Representational Difference Explanations
Neehar Kondapaneni, Oisin Mac Aodha, Pietro Perona
TL;DR
Representational Difference Explanations (RDX) introduces a training-free, difference-centric framework to contrast two model representations and visualize where they disagree. By constructing neighborhood-based distance matrices, applying a locally biased difference function, and sampling difference explanations via spectral clustering (with optional alignment via centered kernel alignment), RDX yields interpretable concept grids that highlight model-specific distinctions. Empirical results show RDX reliably recovers known differences and uncovers previously unknown ones across MNIST-inspired tasks and large vision models on ImageNet/iNaturalist, outperforming dictionary-learning XAI baselines on the primary metric (Binary Success Rate) and related semantics metrics.
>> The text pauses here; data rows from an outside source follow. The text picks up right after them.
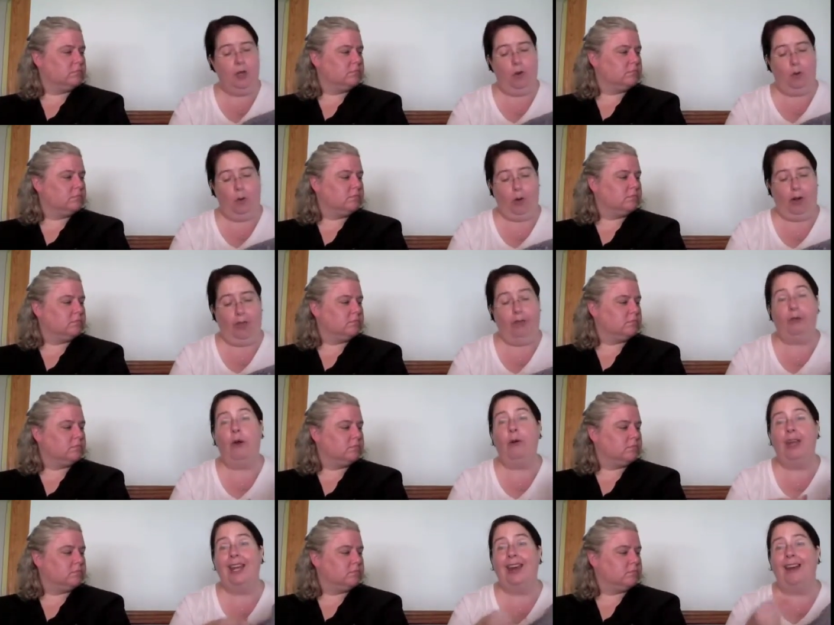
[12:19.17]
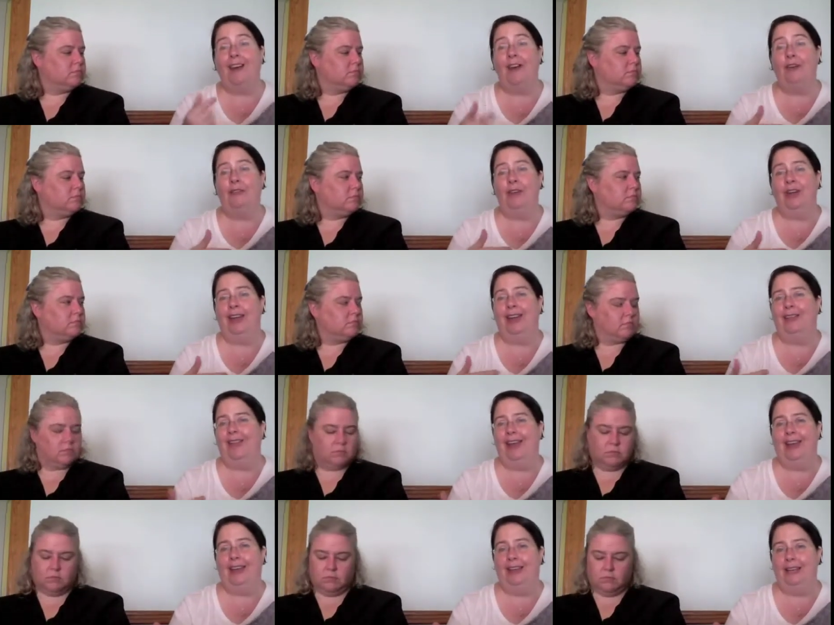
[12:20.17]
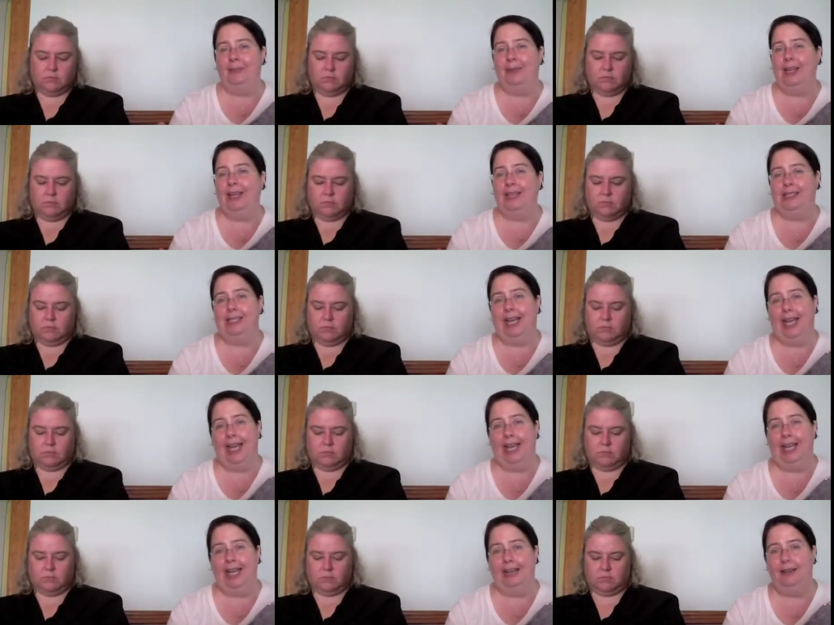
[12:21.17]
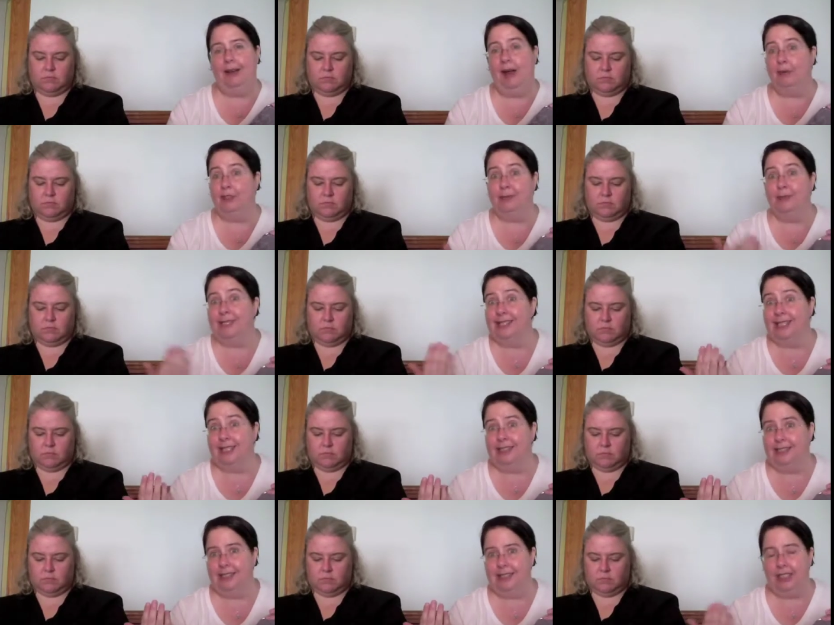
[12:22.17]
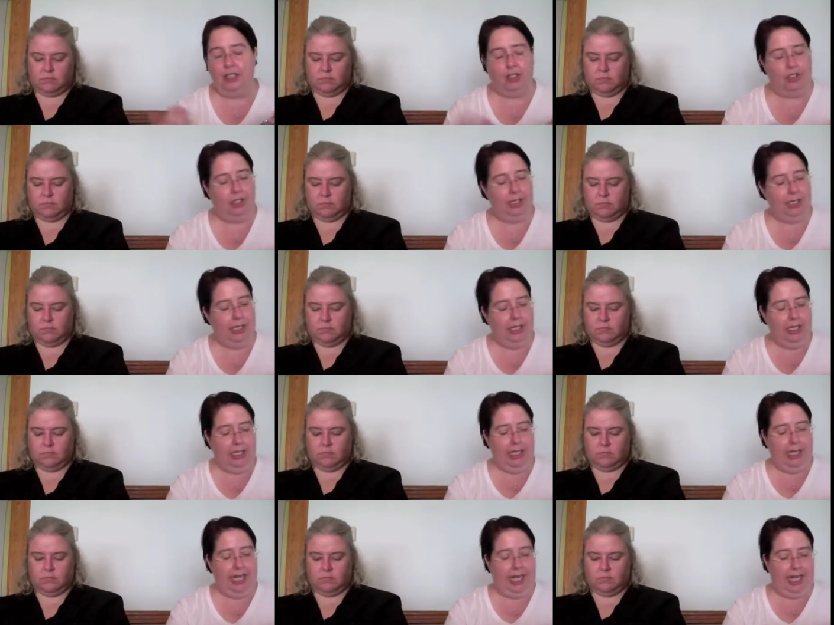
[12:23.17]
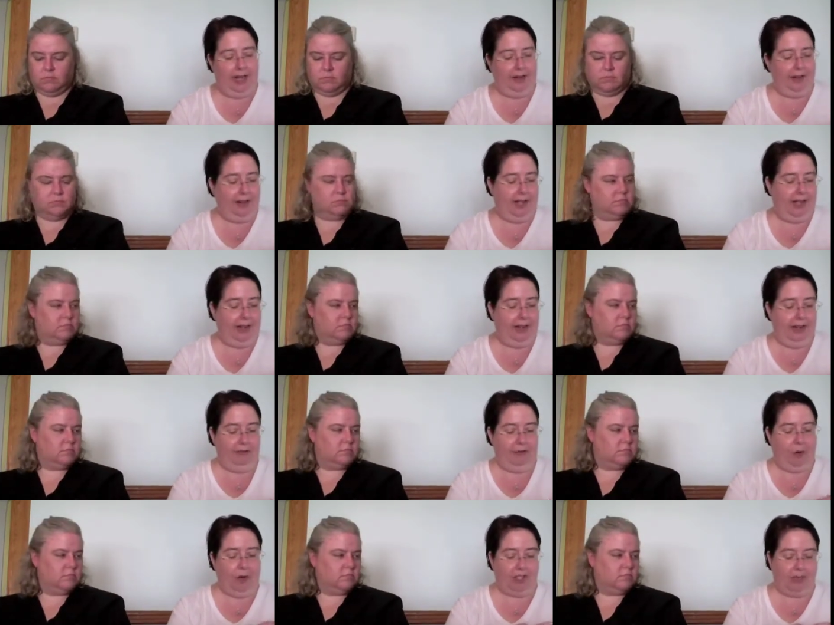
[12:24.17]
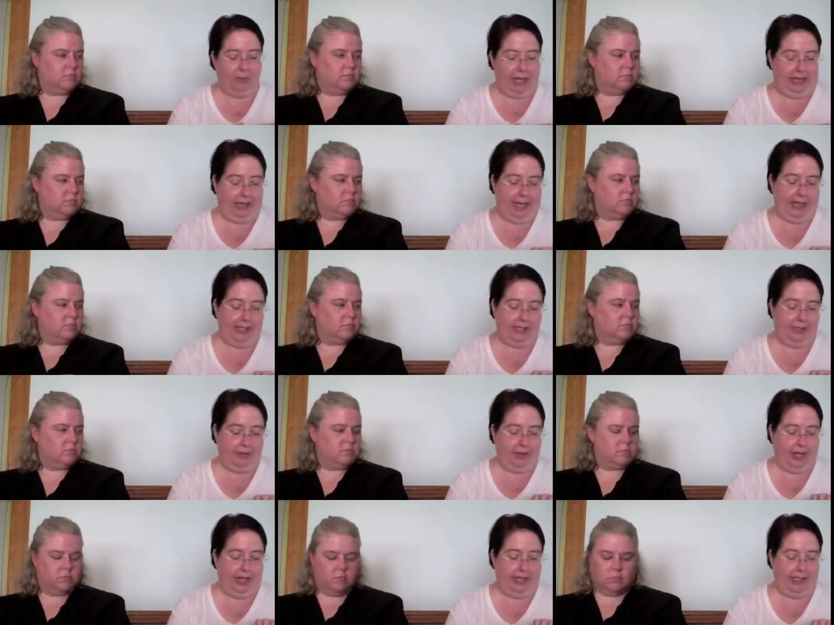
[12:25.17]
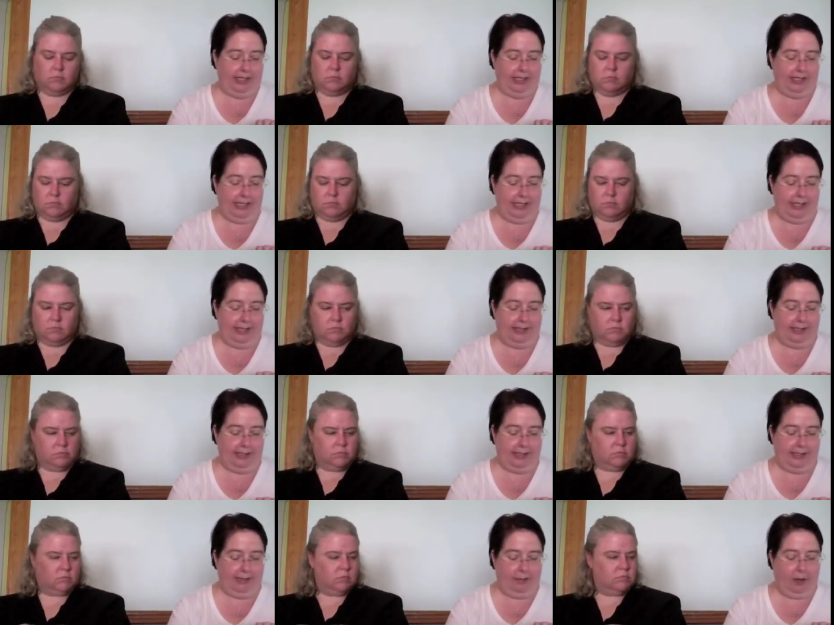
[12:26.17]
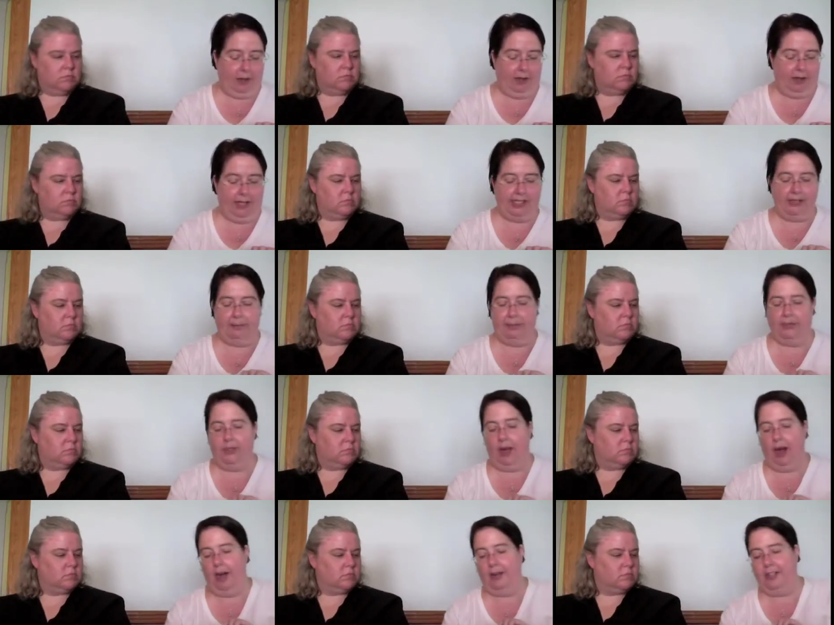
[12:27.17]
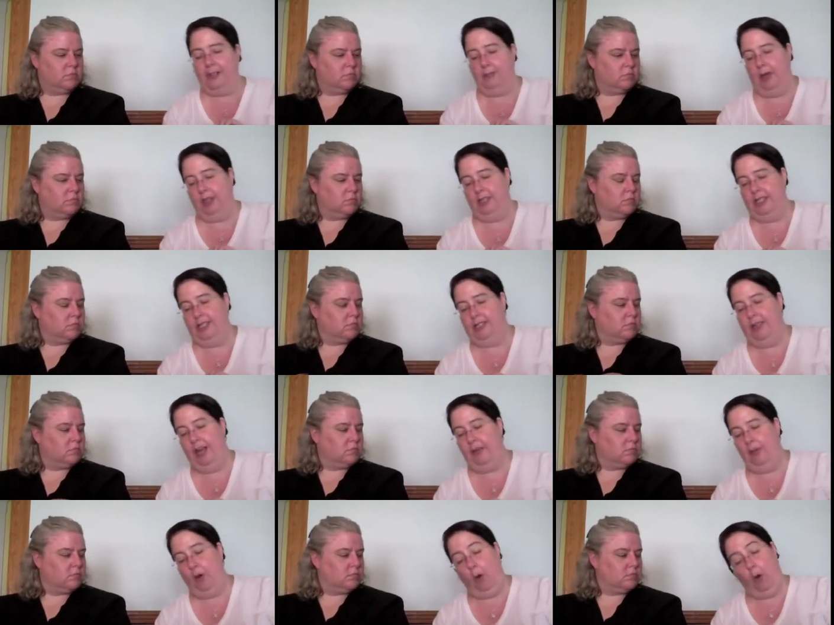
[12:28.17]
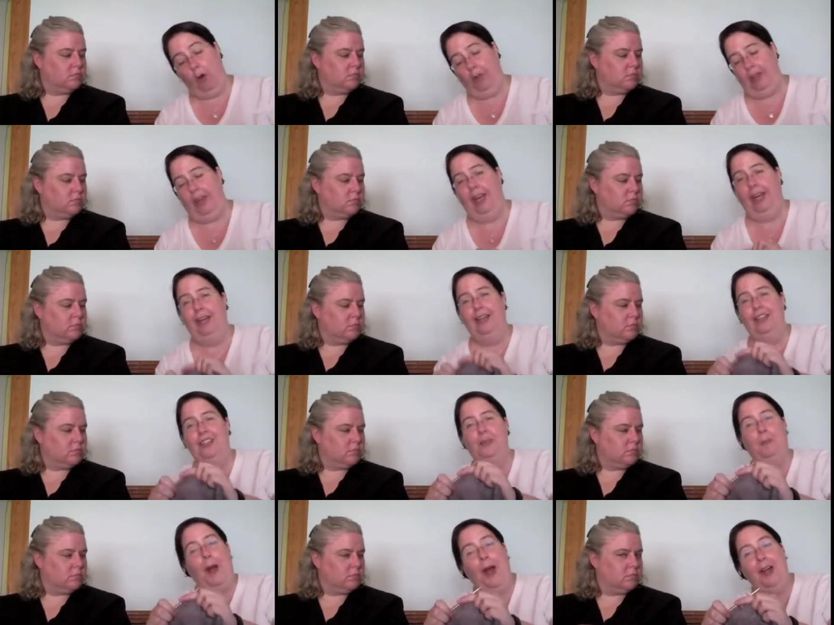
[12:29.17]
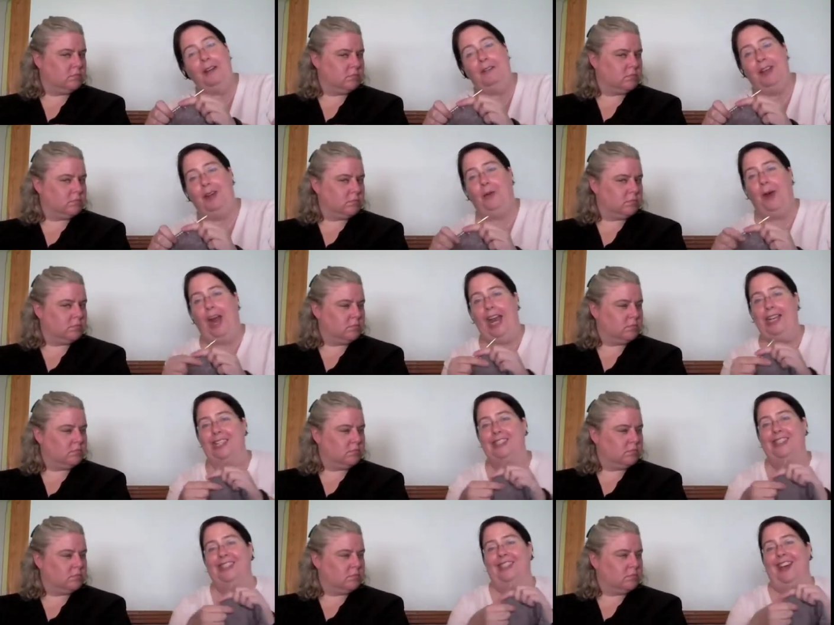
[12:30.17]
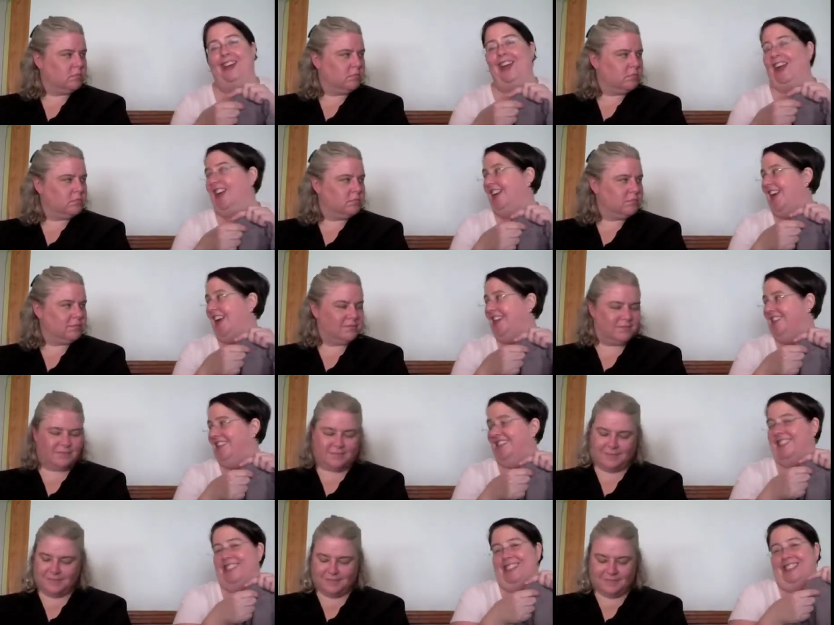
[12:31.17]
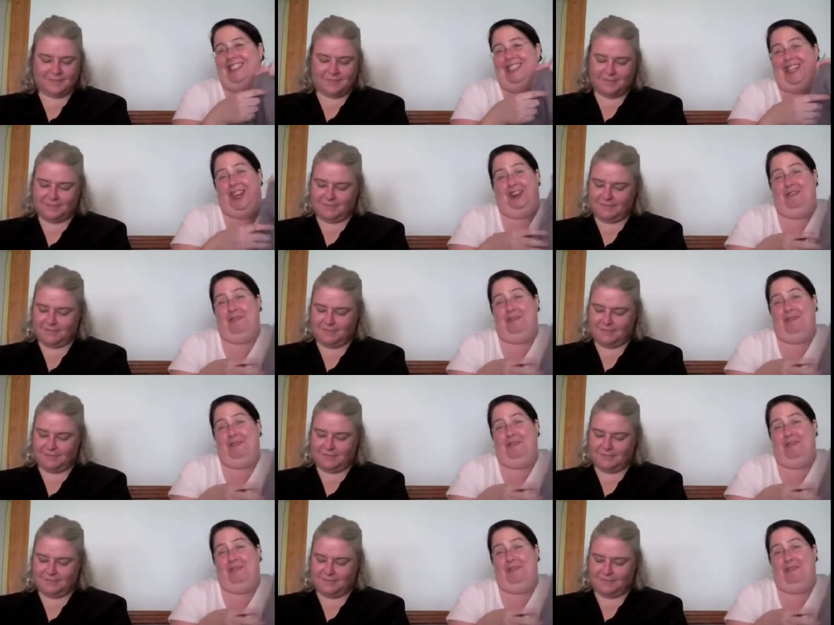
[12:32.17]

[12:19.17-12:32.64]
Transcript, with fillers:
Speaker 1: or thrown a yarn over in at the end because I was missing a stitch. And then, of course, my latest find is this small, it's a bizarre small, it's not the whole thing, it's part of it where I did stockinette instead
The method offers a practical tool for model comparison with broad applicability, while acknowledging limitations in scalability, distance assumptions, and potential biases in external evaluators; future work may extend RDX to text and multimodal representations and integrate supervised cues for enhanced interpretability.
Abstract
We propose a method for discovering and visualizing the differences between two learned representations, enabling more direct and interpretable model comparisons. We validate our method, which we call Representational Differences Explanations (RDX), by using it to compare models with known conceptual differences and demonstrate that it recovers meaningful distinctions where existing explainable AI (XAI) techniques fail. Applied to state-of-the-art models on challenging subsets of the ImageNet and iNaturalist datasets, RDX reveals both insightful representational differences and subtle patterns in the data. Although comparison is a cornerstone of scientific analysis, current tools in machine learning, namely post hoc XAI methods, struggle to support model comparison effectively. Our work addresses this gap by introducing an effective and explainable tool for contrasting model representations.